Kementerian Kehutanan melanjutkan penanganan kayu pascabencana hidrometeorologi di wilayah Aceh dan Sumatera Utara hingga hari ke-46 sejak bencana terjadi. Kegiatan difokuskan pada pembersihan fasilitas umum, pemulihan lingkungan, serta pemanfaatan kayu sisa banjir untuk mendukung pembangunan hunian sementara bagi masyarakat terdampak.
Staf Ahli Menteri Kehutanan Rahmadi menyampaikan bahwa penanganan di Kecamatan Langkahan, Kabupaten Aceh Utara, serta Aceh Tamiang masih berlangsung secara intensif melalui kolaborasi lintas instansi. Penanganan melibatkan Kementerian Kehutanan, TNI, Kementerian PUPR, dan pemerintah daerah.
“Pada hari ke-46, sebanyak 60 personel Kementerian Kehutanan dengan dukungan 40 unit alat berat masih melakukan pembersihan fasilitas umum serta pemilahan kayu sisa banjir di Kecamatan Langkahan,” ujar Rahmadi.
Ia menjelaskan bahwa hingga saat ini area yang telah dibersihkan mencapai sekitar 15,5 hektare. Tim lapangan telah mengukur 1.173 batang kayu dengan total volume 2.112,11 meter kubik. Dari jumlah tersebut, sekitar 70 ton atau setara 100 meter kubik telah diolah dan dimanfaatkan secara bertahap.
“Seluruh kayu hasil pemilahan kami arahkan untuk kepentingan masyarakat terdampak, khususnya pembangunan hunian sementara. Hingga hari ini, sebanyak 23 unit huntara telah terbangun, dengan tiga unit sudah dihuni warga, sepuluh unit masih dalam proses pembangunan, dan sepuluh unit lainnya dalam tahap penyelesaian akhir di Desa Geudumbak,” kata Rahmadi.
Selain penanganan kayu, tim Kementerian Kehutanan juga melakukan pembersihan fasilitas pendidikan, termasuk satu ruang laboratorium di SMA Negeri 1 Langkahan, serta kegiatan sosial lain di wilayah terdampak. Pada kesempatan yang sama, Staf Ahli Menteri Kehutanan Fachrizal Fitri mendampingi kunjungan kerja Komisi IV DPR RI ke Kecamatan Muara Batu, Kabupaten Aceh Utara, sekaligus menyerahkan 400 paket bantuan Kementerian Kehutanan kepada masyarakat terdampak.

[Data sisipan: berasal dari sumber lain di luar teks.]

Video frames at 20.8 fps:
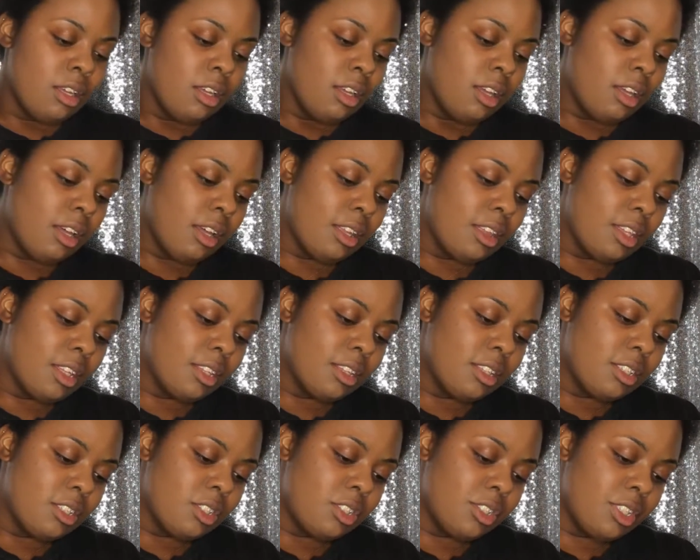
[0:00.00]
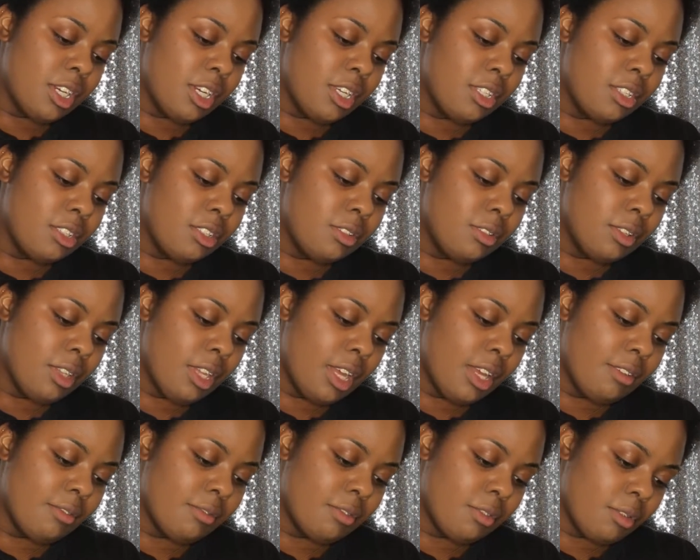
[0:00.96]
I think this shade's too
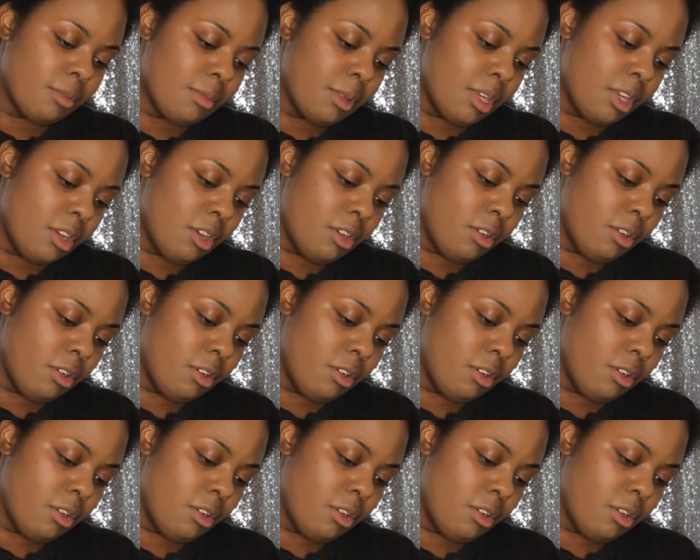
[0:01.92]
light for me, y'all.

Di Kabupaten Aceh Tamiang, tim Manggala Agni dan Balai Pemantapan Kawasan Hutan Wilayah I Medan melanjutkan pembersihan rumah warga dari sisa lumpur dan material banjir. Sementara itu, tim Gakkum Kehutanan melakukan penjagaan terhadap kayu yang telah dikurji guna memastikan pemanfaatannya sesuai ketentuan yang berlaku.
Sementara itu di Sumatera Utara, Kepala Balai Besar Konservasi Sumber Daya Alam Sumatera Utara Novita Kusuma Wardani melaporkan perkembangan pengelolaan kayu hanyutan di sejumlah wilayah terdampak.
“Di Kabupaten Tapanuli Tengah, pengelolaan kayu hanyutan dilakukan di enam kecamatan dan dimanfaatkan secara terbatas untuk pemulihan pascabencana tanpa tujuan komersial, dengan melibatkan pemerintah daerah dan masyarakat,” ujar Novita.
Ia menjelaskan bahwa hingga saat ini kayu olahan yang terkumpul di Kantor Bupati Tapanuli Tengah mencapai 16,1727 meter kubik, sementara 11,0976 meter kubik lainnya telah dimanfaatkan sebagai alas hunian sementara pengungsi di Desa Kebun Pisang. Di Kabupaten Tapanuli Selatan, hingga 15 Januari 2026, kayu olahan yang berhasil dikelola mencapai 1.774 keping dengan volume 25,2971 meter kubik dan digunakan untuk pembangunan hunian sementara serta dapur umum.
“Selain pengelolaan kayu, normalisasi Sungai Garoga terus kami lakukan bersama Kementerian PUPR. Hingga hari ini, pembersihan sumbatan kayu di sungai telah mencapai sekitar 2,448 kilometer atau 46,18 persen dari total target,” tambah Novita.
Kementerian Kehutanan menegaskan bahwa seluruh pengelolaan kayu pascabencana dilakukan secara terkendali, transparan, dan nonkomersial dengan pengawasan lintas instansi. Upaya tersebut diarahkan sepenuhnya untuk pemulihan lingkungan serta pemenuhan kebutuhan dasar masyarakat terdampak bencana.